In this example, we will be pretraining a model on a span corruption task on the C4 dataset, and finetuning it on the WMT’14 English-French translation task. As before, we will launch a new auxiliary job once every checkpoint is saved. However, instead of using the eval.py binary, we will use the train.py binary.

Step 1: Choose a model architecture.#

We will use the T5-1.1-Base model as in the previous example.

Step 2: Choose a SeqIO Task/Mixture for training and evaluation.#

For pretraining, we re-use the span coprruption task c4_v220_span_corruption available in the T5 mixtures tasks.py file.

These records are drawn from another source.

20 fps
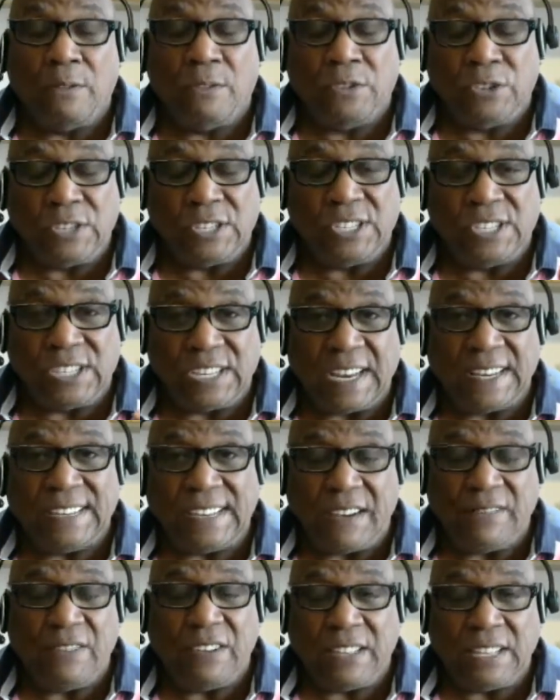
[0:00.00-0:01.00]
just
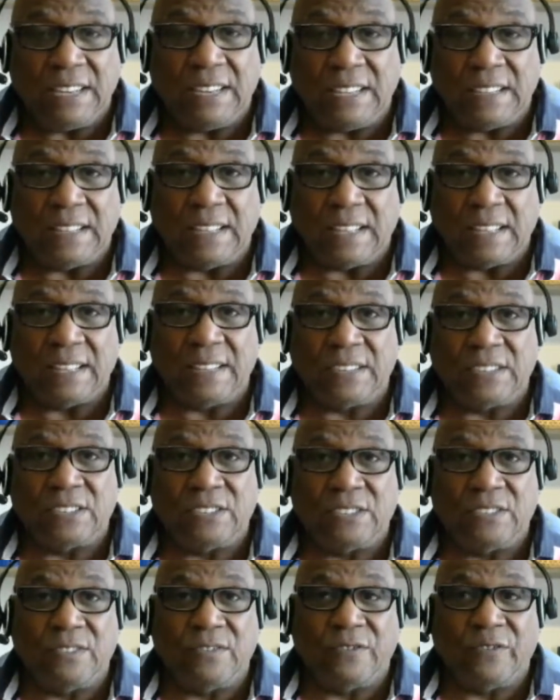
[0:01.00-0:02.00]
set everything in that
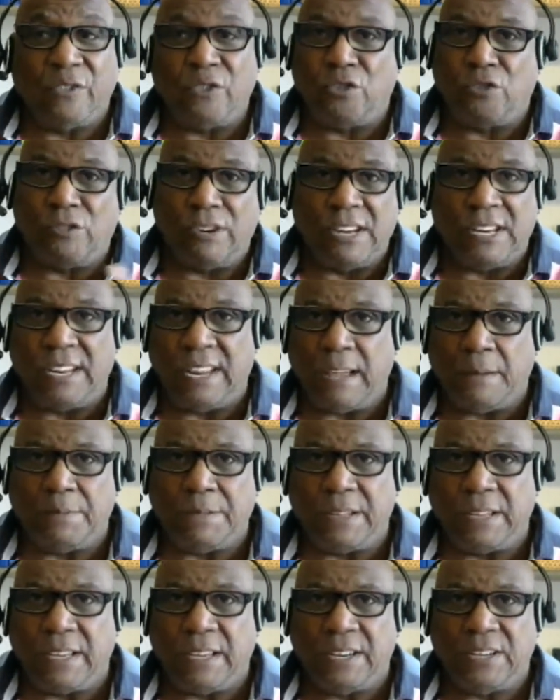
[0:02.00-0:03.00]
for 3D
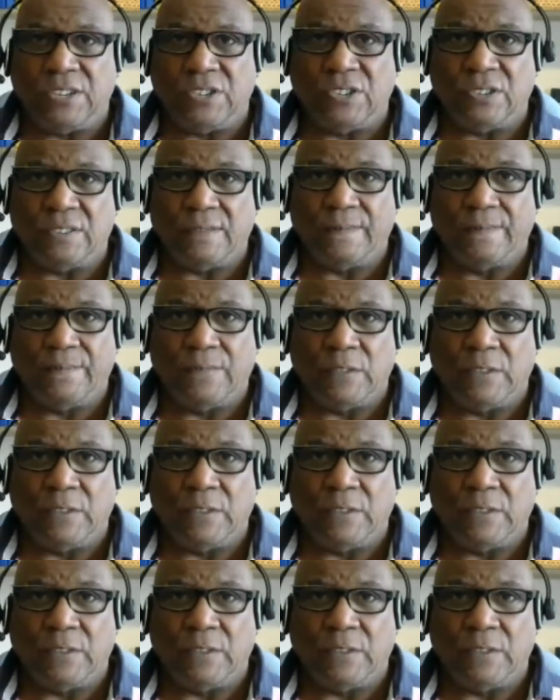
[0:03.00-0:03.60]
application.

Step 3: Write a Gin config.#

As before, we need our gin files to contain all the desired macros in them. We thus create two new gin files: base_c4_pretrain.gin for the train job and base_wmtenfr14_finetune.gin for the auxiliary job.

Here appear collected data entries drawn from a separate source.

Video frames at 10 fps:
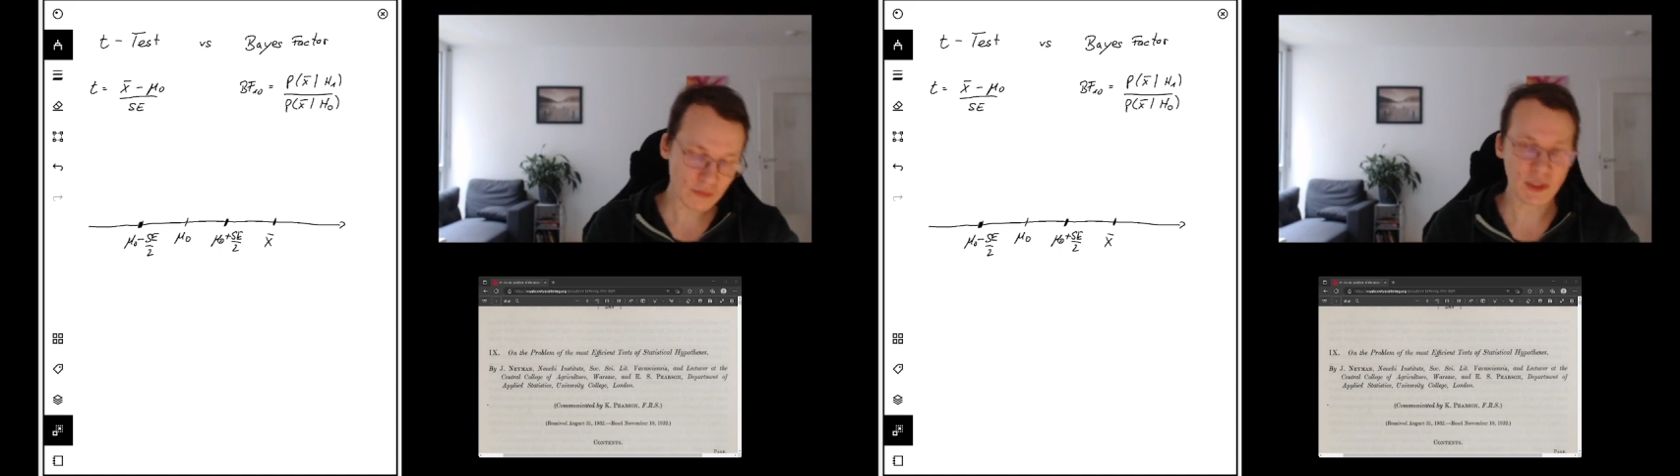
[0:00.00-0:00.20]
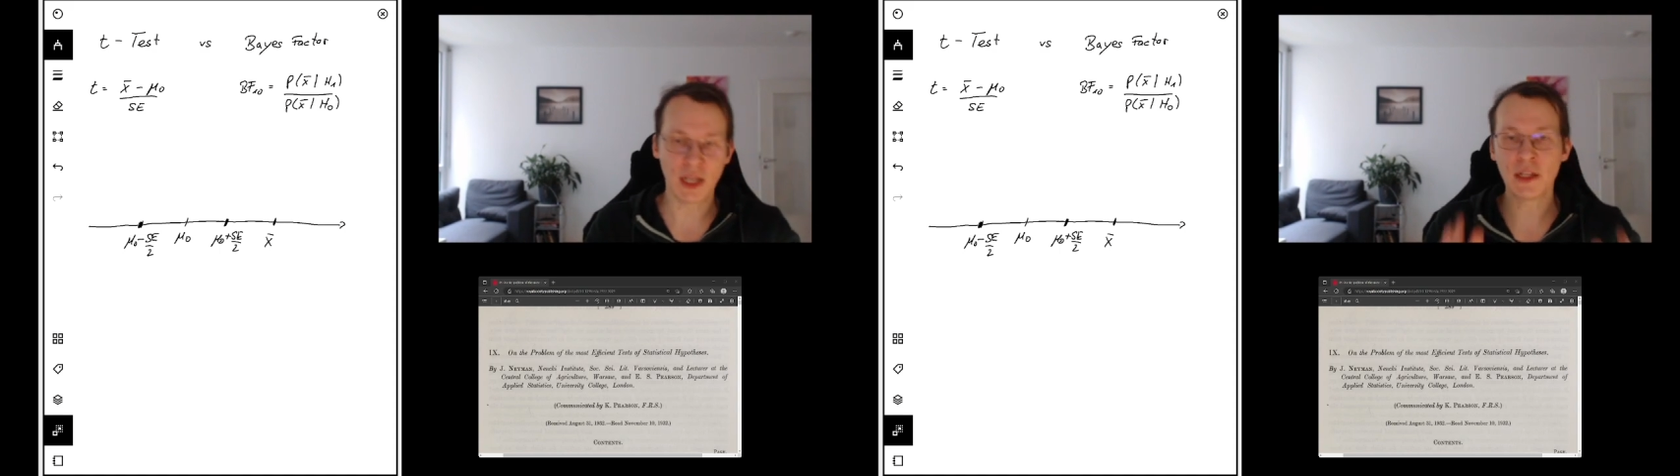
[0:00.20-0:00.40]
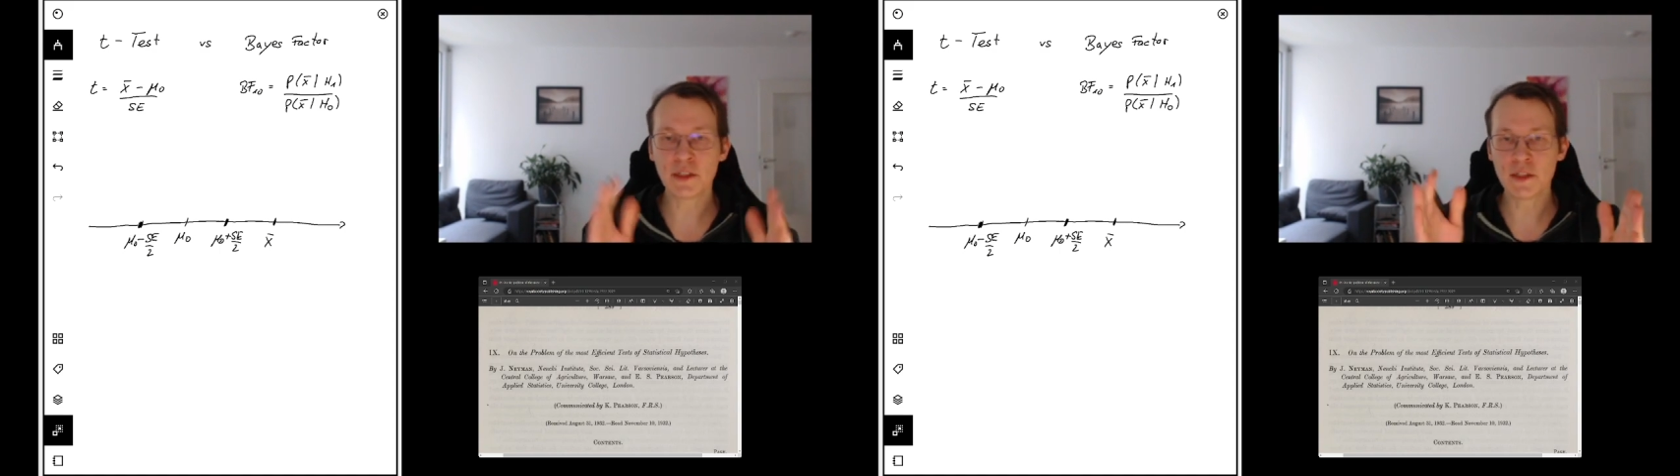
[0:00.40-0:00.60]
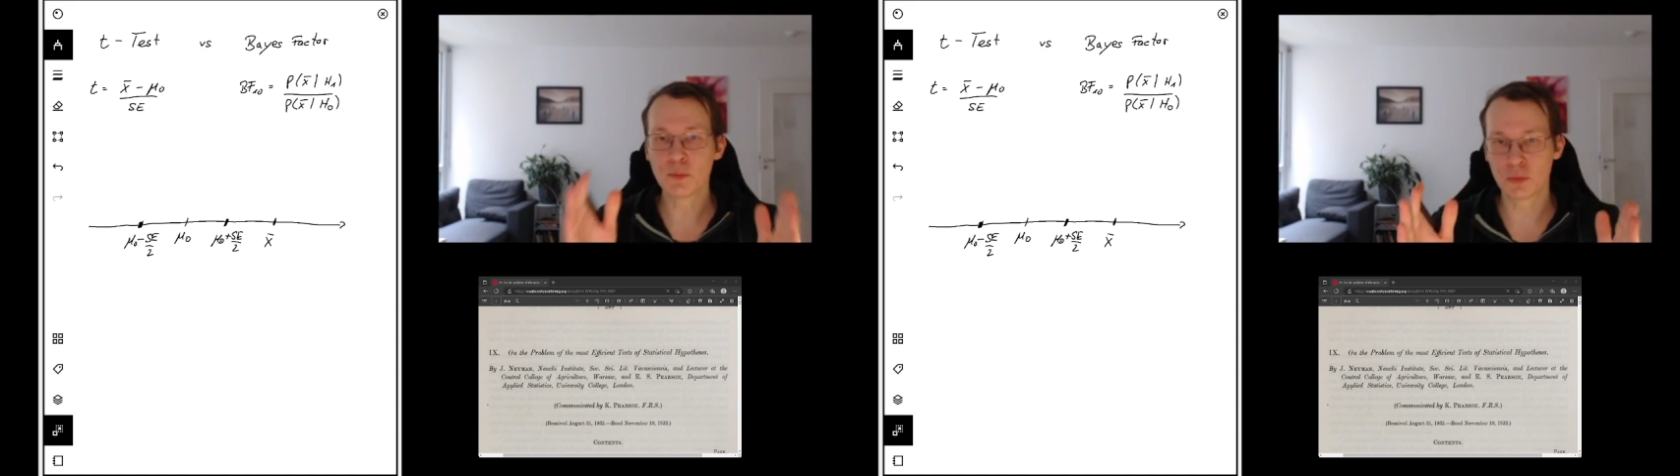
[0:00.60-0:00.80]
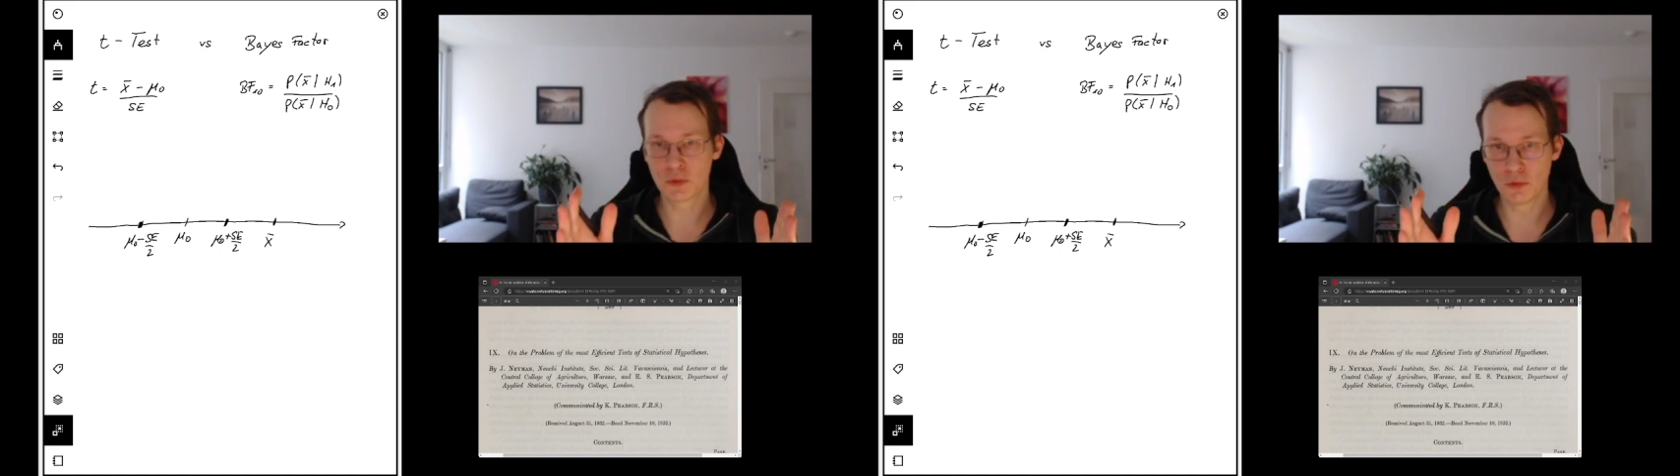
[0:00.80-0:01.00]
And at these
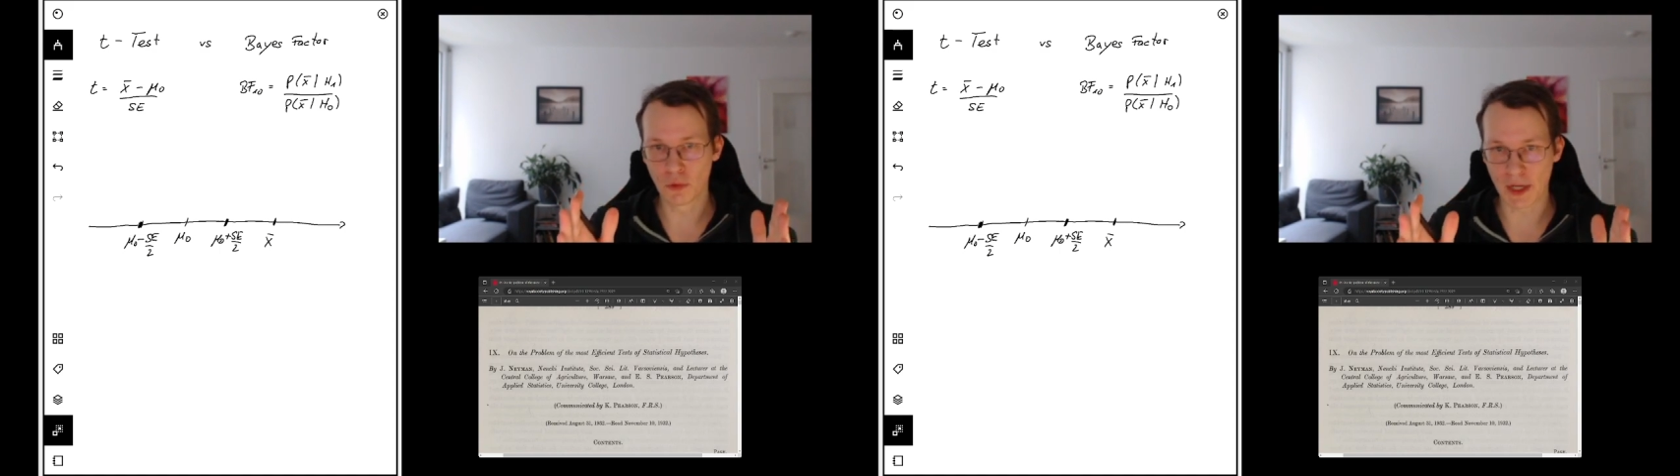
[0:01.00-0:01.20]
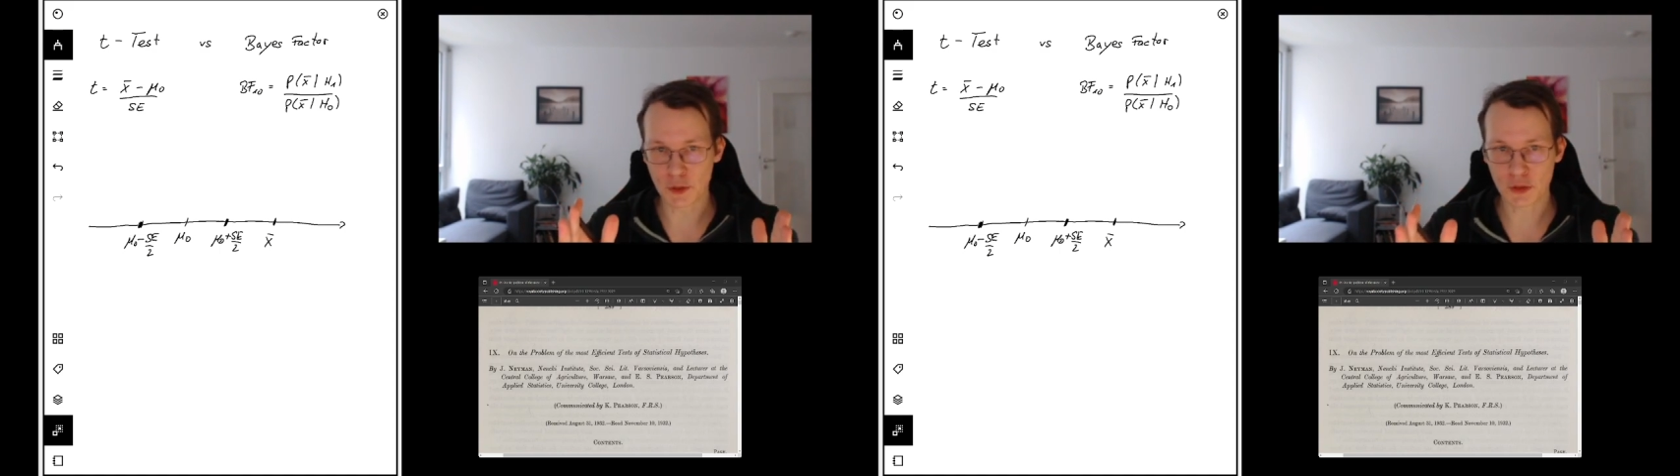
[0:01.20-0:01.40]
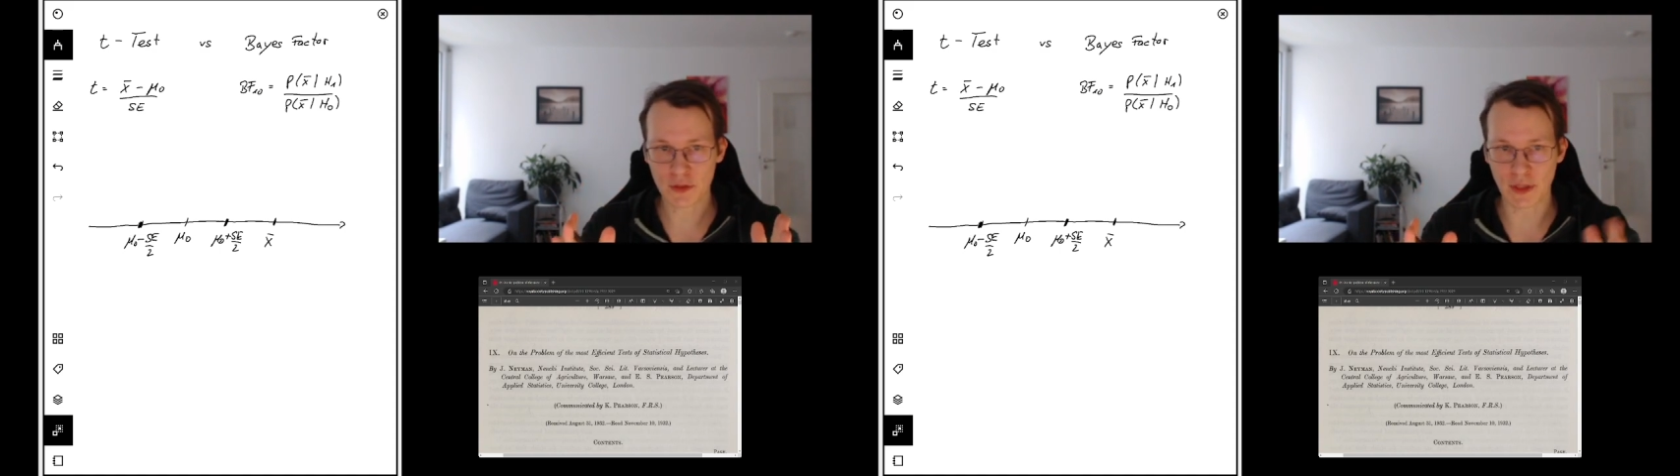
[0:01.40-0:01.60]
two locations,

Step 4: Launch your experiment.#

Our script is quite similar to the first example, with the same flags as before but with the appropiate changes. The main distinction is that we must change the flag final_auxiliary_job_steps to be non-zero to start finetuning. We will settle for a modest 200 steps for the sake of demonstration (and evaluate every 100 steps), but users should use larger steps in realistic scenarios. We also use train.py binary instead of eval.py.

We provide the sample script below.

declare -a ARGS=(
--cell=iz
--platform=jd=2x2
--final_auxiliary_job_steps=200
--replace_gin_file=True
--auxiliary_job_mixtures=wmt14_enfr_v003
--auxiliary_job_gin_file=t5x/examples/t5/t5_1_1/examples/base_wmt14enfr_finetune.gin
--auxiliary_job_cell=iz
--auxiliary_job_platform=jd=2x2
--auxiliary_job_build_target_path=//t5x:train
--gin_file=t5x/examples/t5/t5_1_1/examples/base_c4_pretrain.gin
)

gxm t5x/google/xm_launch.py "${ARGS[@]}"

Common Gotchas.#

We outline a few common error patterns that we have encountered.

  • Not passing a value for the auxiliary_mixtures flag. Even if you have the desired task in your gin file, or you use a differently named macro, you should still pass a value for this flag, since launch script will launch a new job per value of this flag.

  • Not setting replace_gin_file=True when using a different binary from train.py. This will usually yield an error that there is no train function.

  • No metrics being logged. It can be tempting to use gin files usually used for evaluation. However, one must ensure that the corresponding SeqIO evaluators still log to the tensorboard, otherwise you won’t see the metrics.

  • Slow train_eval. While the approach outlined above separates out the infer_eval job, it may be that even train_eval is too slow. In these situations, we suggest adding the metrics from train_eval into the metrics_fn argument of the SeqIO task and have them be computed in the auxiliary job as well. To do this with teacher forcing, you will have to use train.py instead of eval.py.

  • Using CHECKPOINT_PATH rather INITIAL_CHECKPOINT_PATH. For legacy reasons, the auxiliary job uses the macro INITIAL_CHECKPOINT_PATH rather than CHECKPOINT_PATH as found in eval.gin. Make sure to use the latter macro building your gin scripts.

  • Gin macros being ignored when passed through the format gin.{MACRO}={VAL}. In the current setup, you must include all gin macros in the gin script. Attempting to pass them as additional flags will usually not work.

  • Not setting final_auxiliary_job_steps=0 when performing continuous evaluation. The current parameter controller uses this as a check. When this is true, it will replace the EVAL_OUTPUT_DIR folder with the current MODEL_DIR, so that the evaluation metrics are saved in the right place and the metrics are showed correctly on the tensorboard.